There were some highlights.

Rep. Diane Black, R-Tenn., chairman of the House Budget Committee seemed genuinely nice and bipartisan, for example, thanked the Democrats, and the staff members on both sides, at the end of her committee’s markup.

But the Democrats on the committee seemed to focus mainly on general complaints about how terrible AHCA would be for poor people and how good it would be for rich people. The Republicans tended to focus on ways to direct Medicaid toward more deserving poor people. 

At the Ways & Means Committee, Rep. Ron Kind, D-Ind., and Rep. Vern Buchanan, R-Fla., engaged in a few minutes of conversations that suggested that they both had given some thought to the existence of commercial health insurance.

Kind, for example, knew that the ACA tax credit for small businesses is too complicated.

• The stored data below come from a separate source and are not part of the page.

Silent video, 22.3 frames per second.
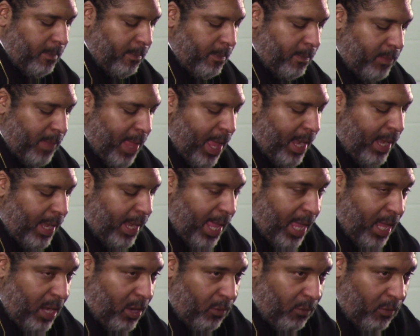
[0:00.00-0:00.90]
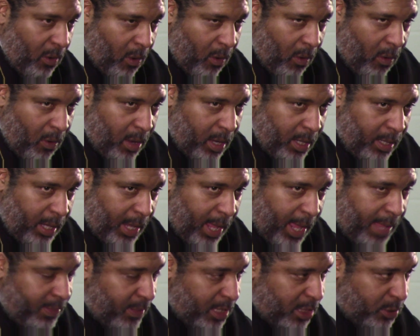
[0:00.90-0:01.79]
Now later
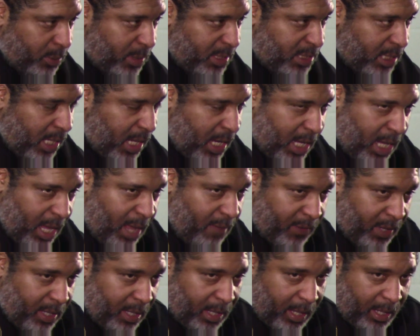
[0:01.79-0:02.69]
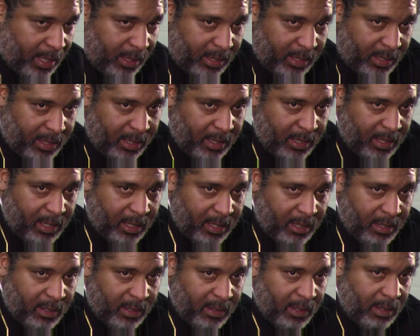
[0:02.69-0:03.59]
on, and this was a covenant.
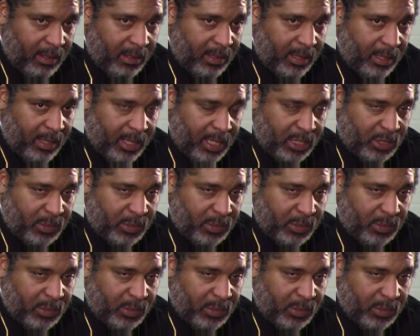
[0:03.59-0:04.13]
This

He knew that Medicare is trying to shift away from paying for care on a fee-for-service basis.

Buchanan, responding to Kind, pointed out that he’s talked to the chief executive officer at Blue Cross and Blue Shield of Florida and heard that Florida Blue has had problems with the ACA. In other words: Buchanan understands that companies actually have something to do with health insurance. Health insurance doesn’t just spawn in cornfields when you spread enough of the right tax credits on them.

At the Energy & Commerce Committee, Rep. Scott Peters, D-Calif., talked about an AHCA tax credit analysis performed by Blue Shield of California.

Republicans occasionally mentioned the loss of Blue Cross and Blue Shields when talking about the problems of their states’ ACA public exchanges.

But terms such as “actuary,” “claim,” “antiselection” and “risk pool” did not seem to come up very often.

The committee members did not seem to be especially conscious of the problem of setting up individual health plans for 2018, for sale on or off the exchange, and that the window for making the 2018 individual market happen, or even for setting up some kind of temporary replacement program, is closing now.

Some people think the federal government should be more actively involved in running the U.S. health care finance system. Some people want to reduce federal involvement.

One acute problem with congressional involvement in the current commercial health insurance system is that the level of congressional health insurance literacy seems absurdly low.

Here’s a modest proposal: If Congress stays involved with commercial health insurance, someone should add a provision to the next must-pass budget bill that requires 20 members of the House and Senate to become active members of the National Conference of Insurance Legislators and 20 to become active members of the National Association of Insurance Commissioners. For extra credit: require all 40 of those lawmakers to attend the annual meetings of America’s Health Insurance Plans (and, to be egalitarian: the annual meetings of the American Hospital Association, the National Association of Health Underwriters, the America Council of Life Insurers, and the Consumer Federation of America).

Even without considering the ACA, Congress is really the board of a life insurance, health insurance and retirement annuity company with a significant security operation and a few side investments in the arts, space exploration and park land. Members of Congress should get the background they need to have intelligent conversations about those operations.